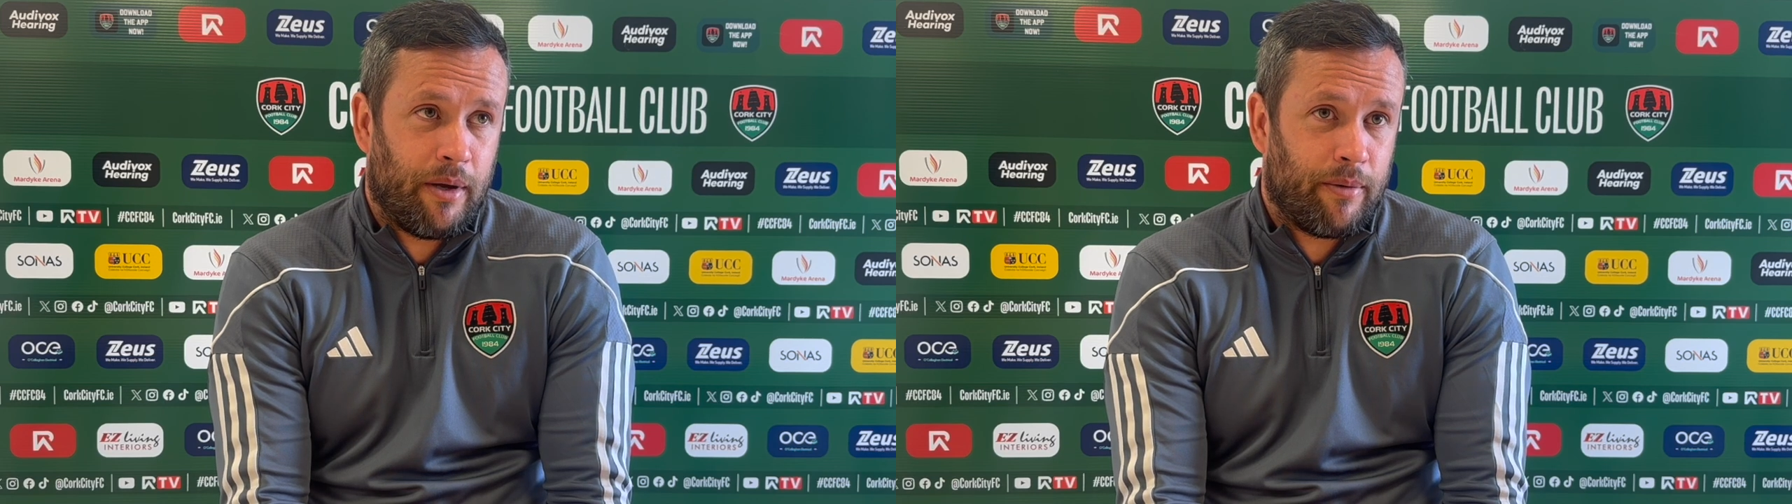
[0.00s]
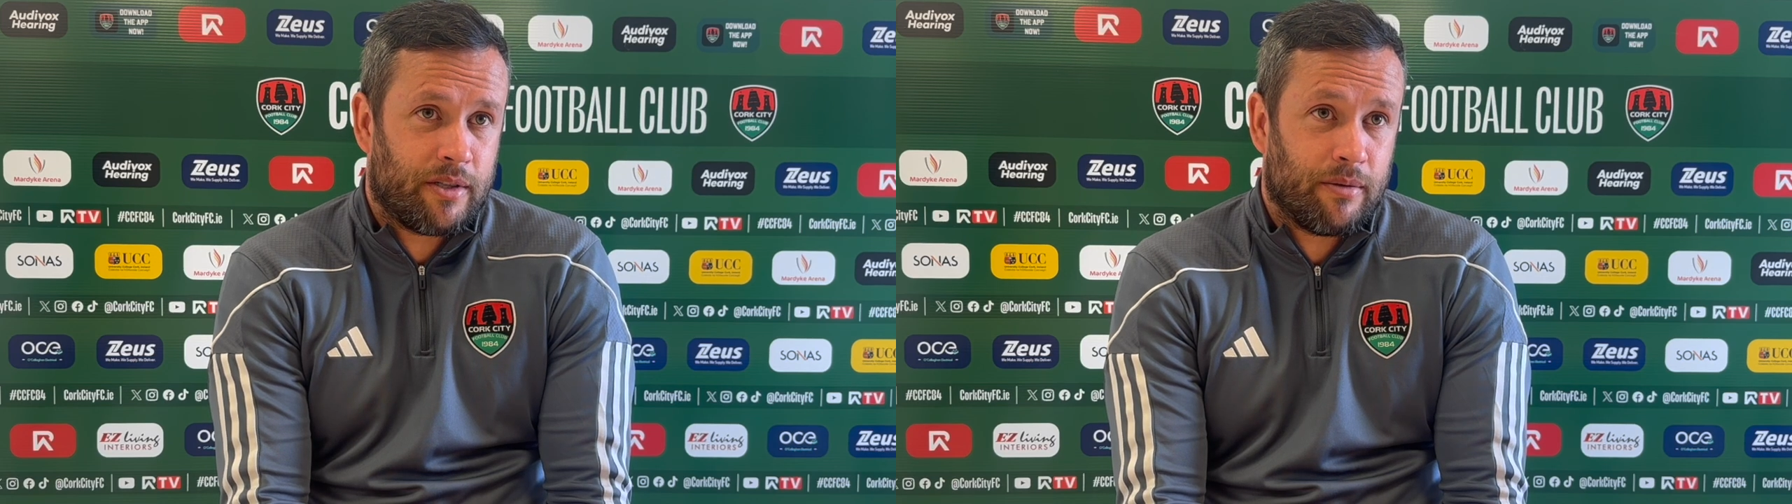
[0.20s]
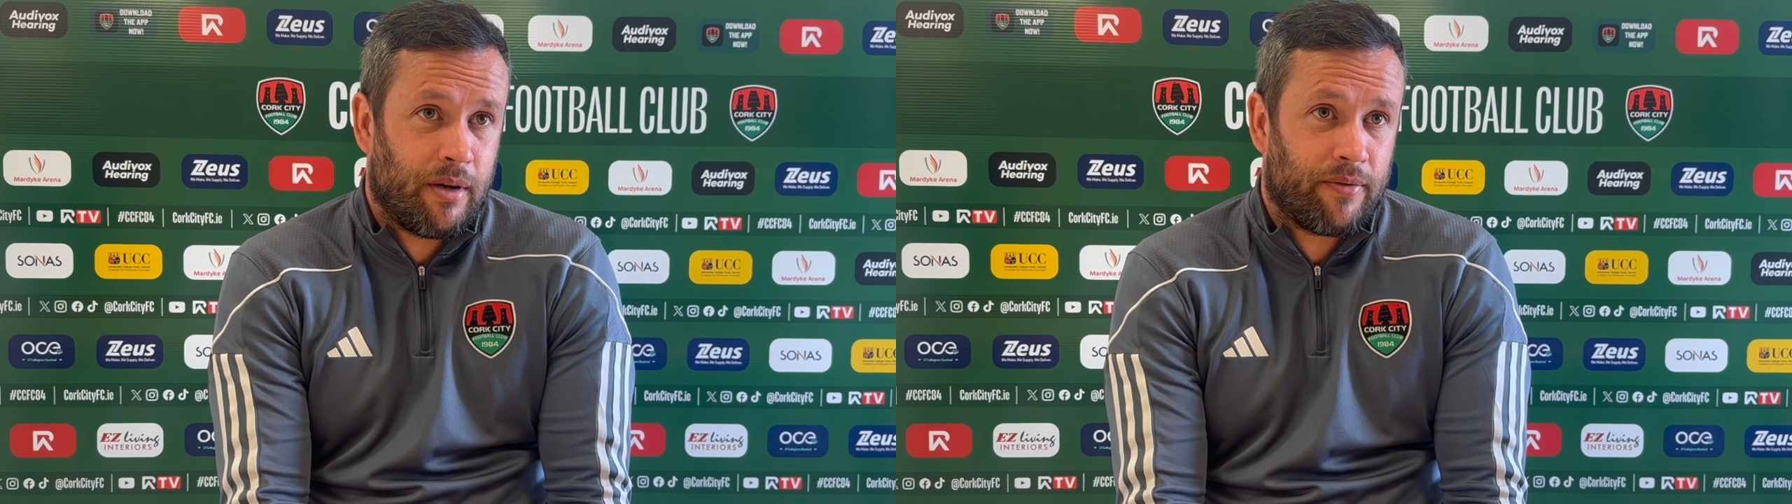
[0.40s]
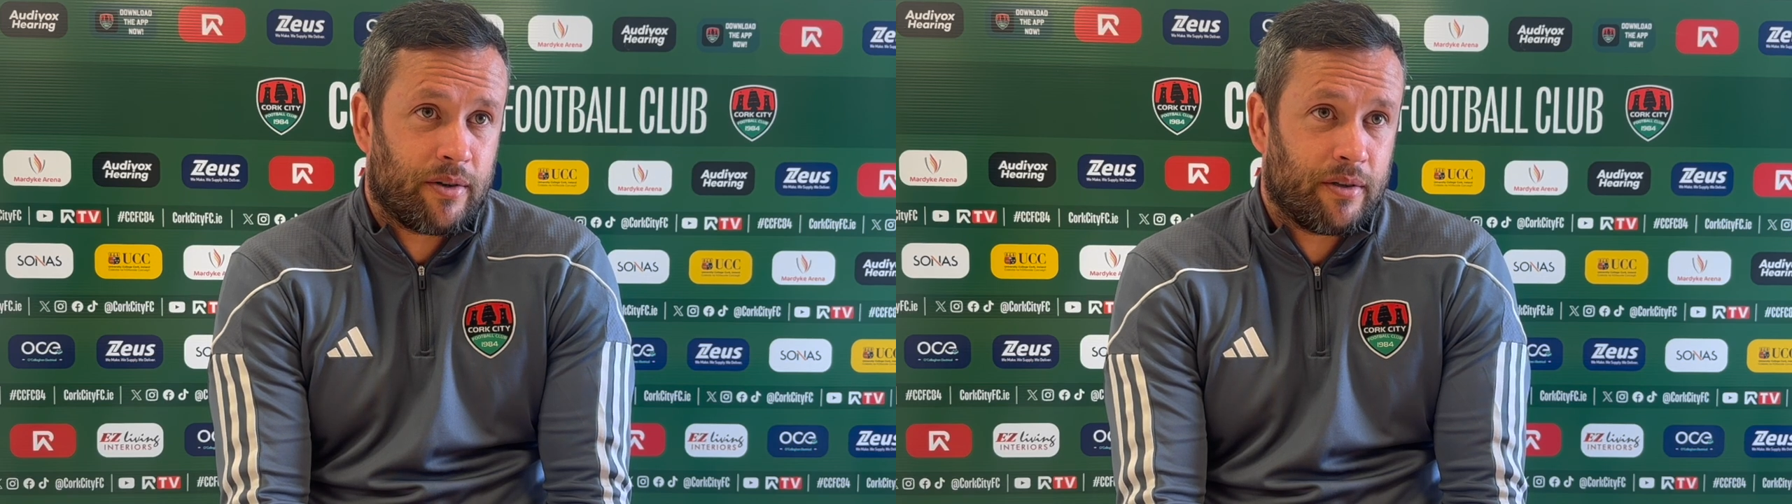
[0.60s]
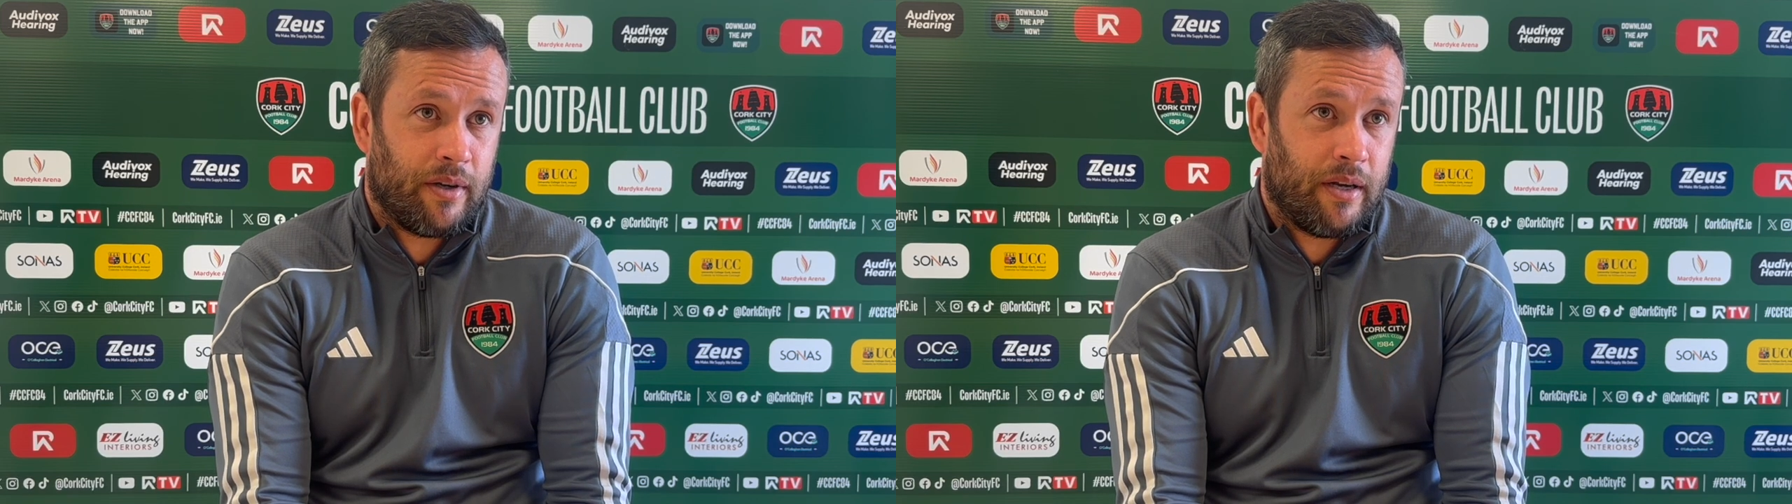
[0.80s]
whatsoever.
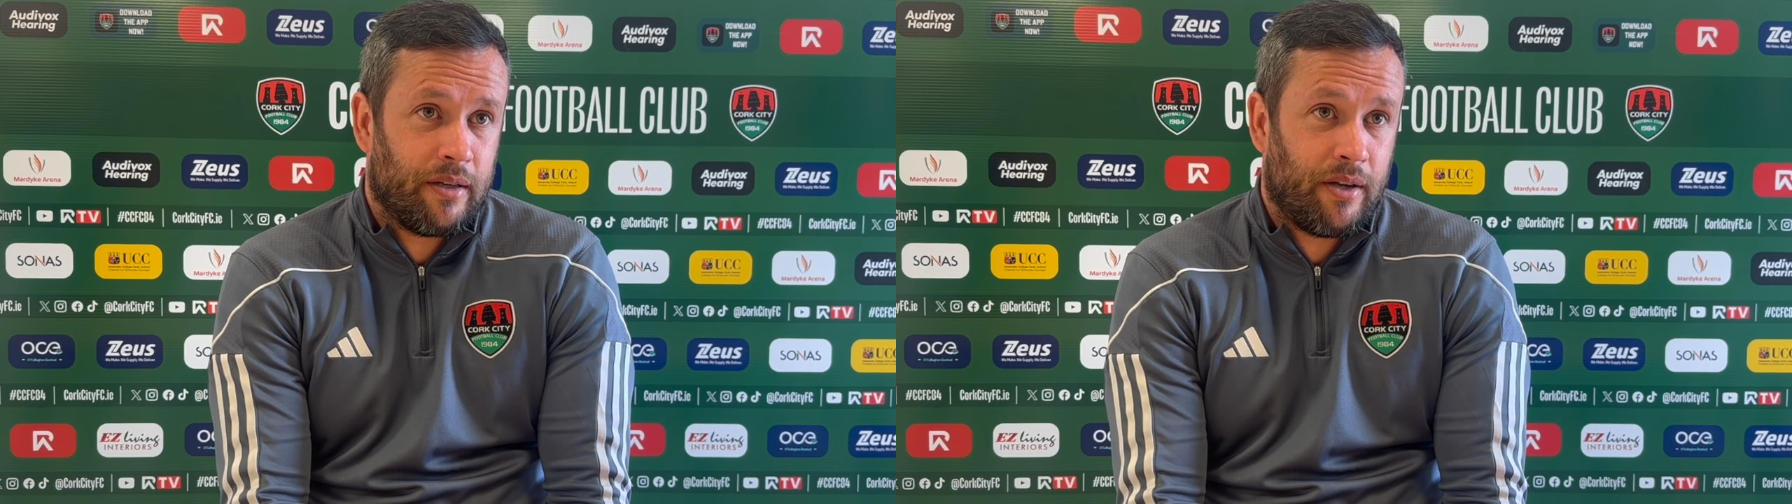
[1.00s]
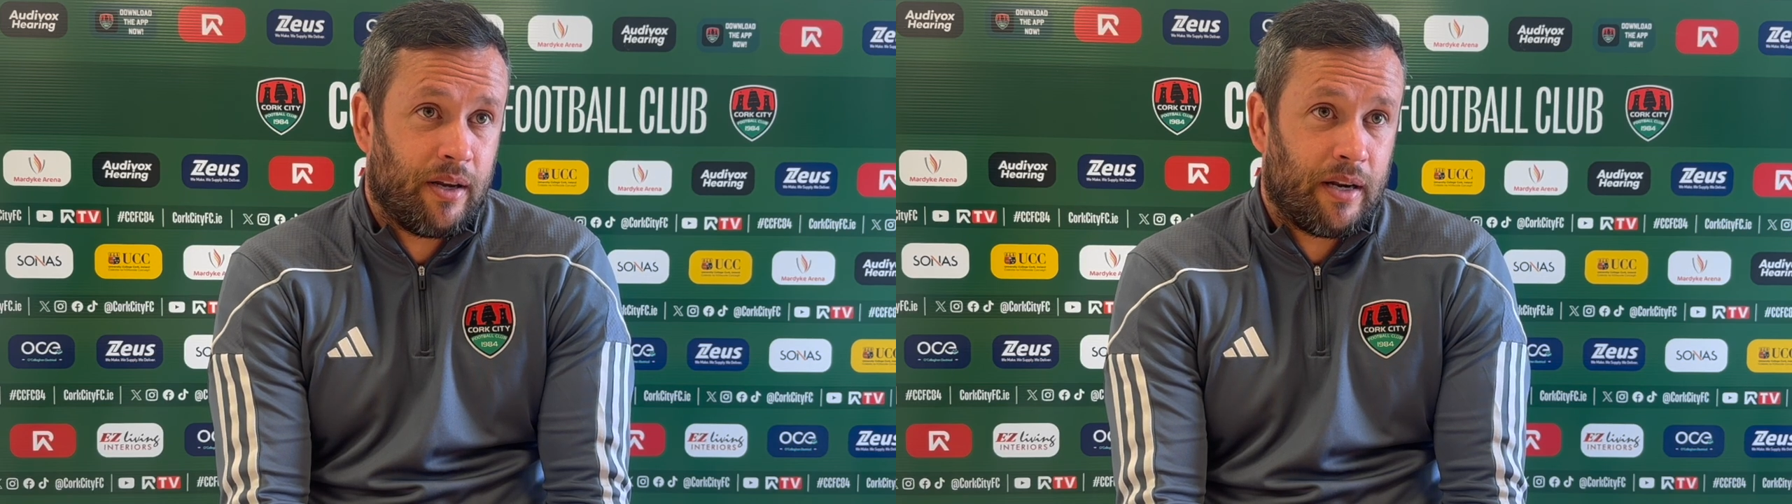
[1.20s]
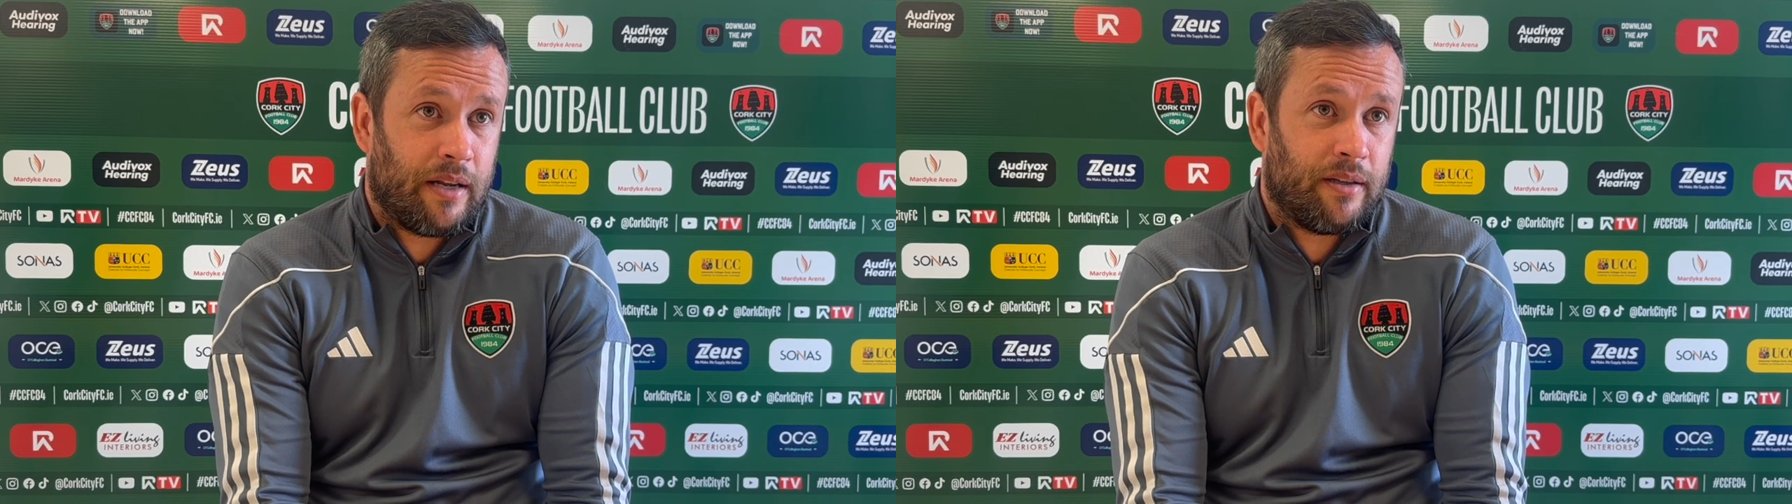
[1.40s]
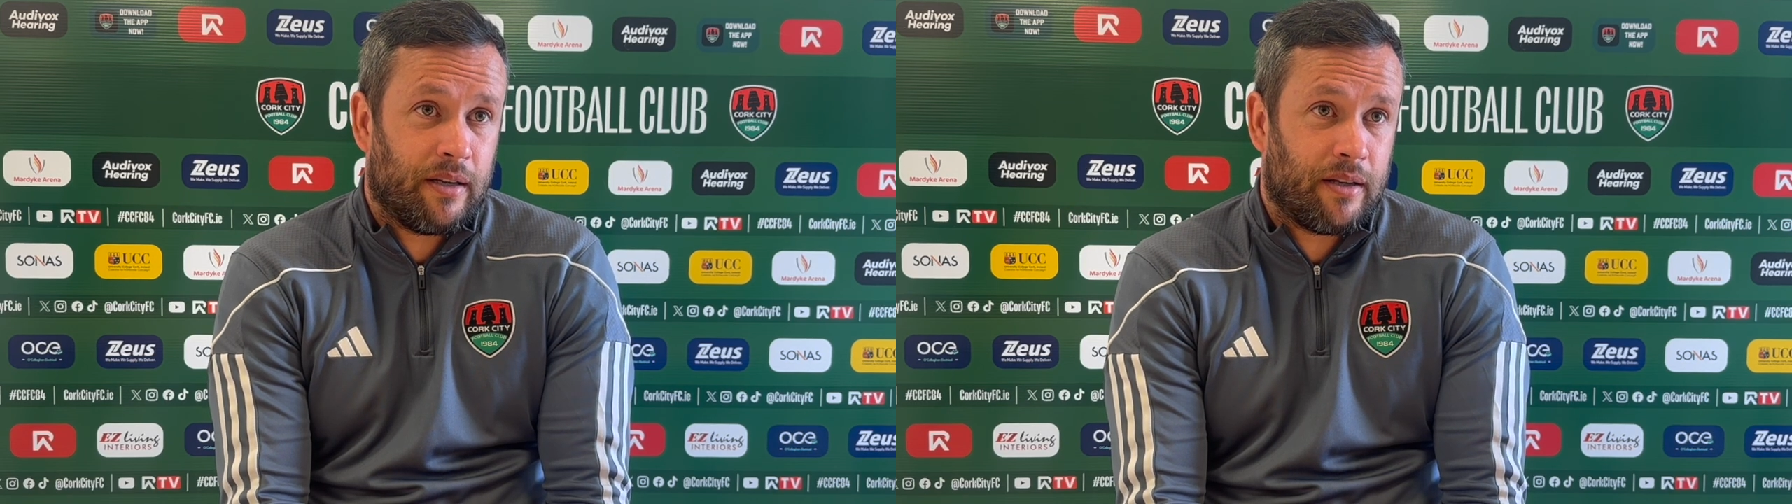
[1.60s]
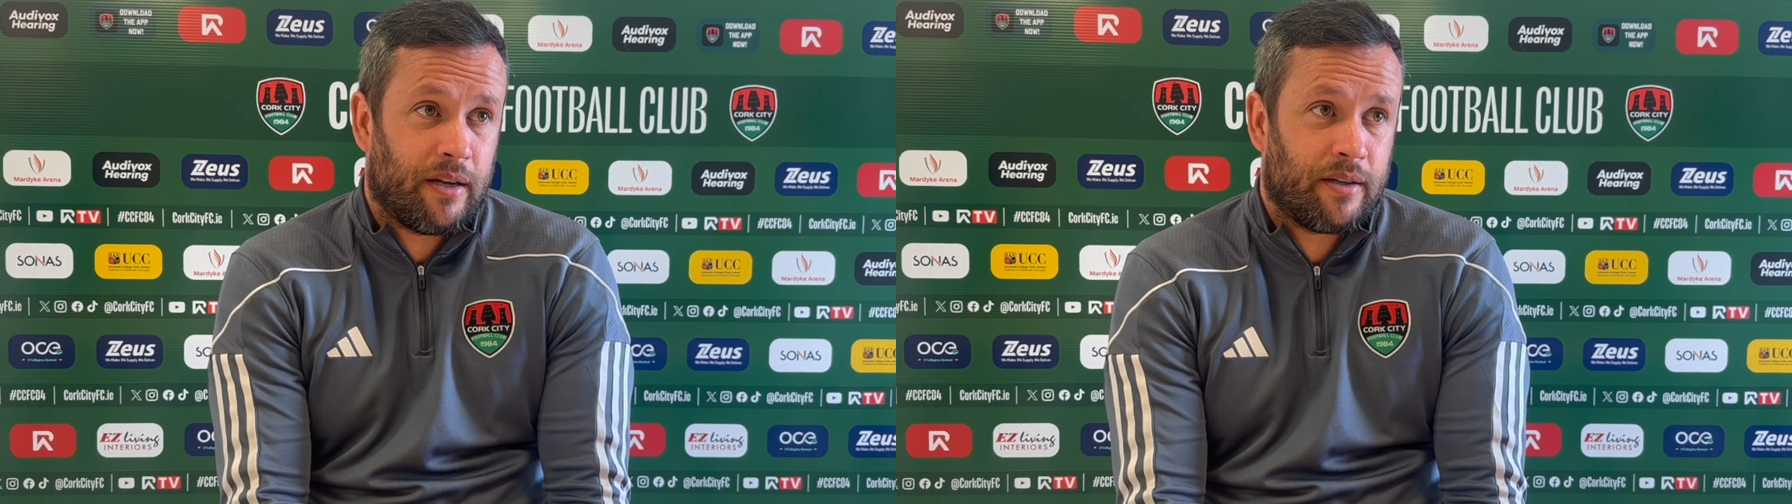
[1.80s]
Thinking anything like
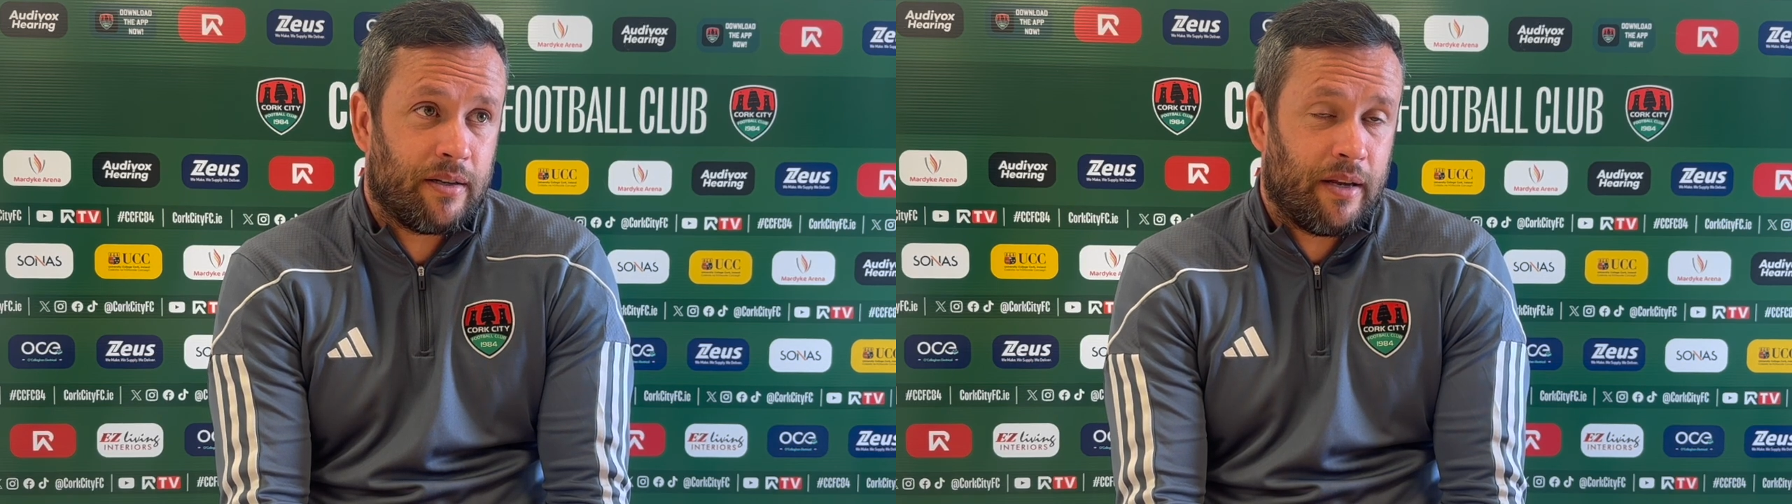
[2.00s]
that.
--------------------
▸ **EXERCISE INSTRUCTIONS**
The expected output is every record above, copied exactly, without pictures.

▸ **SOLUTION TO THE EXERCISE**
[0.00s]
[0.20s]
[0.40s]
[0.60s]
[0.80s]
whatsoever.
[1.00s]
[1.20s]
[1.40s]
[1.60s]
[1.80s]
Thinking anything like
[2.00s]
that.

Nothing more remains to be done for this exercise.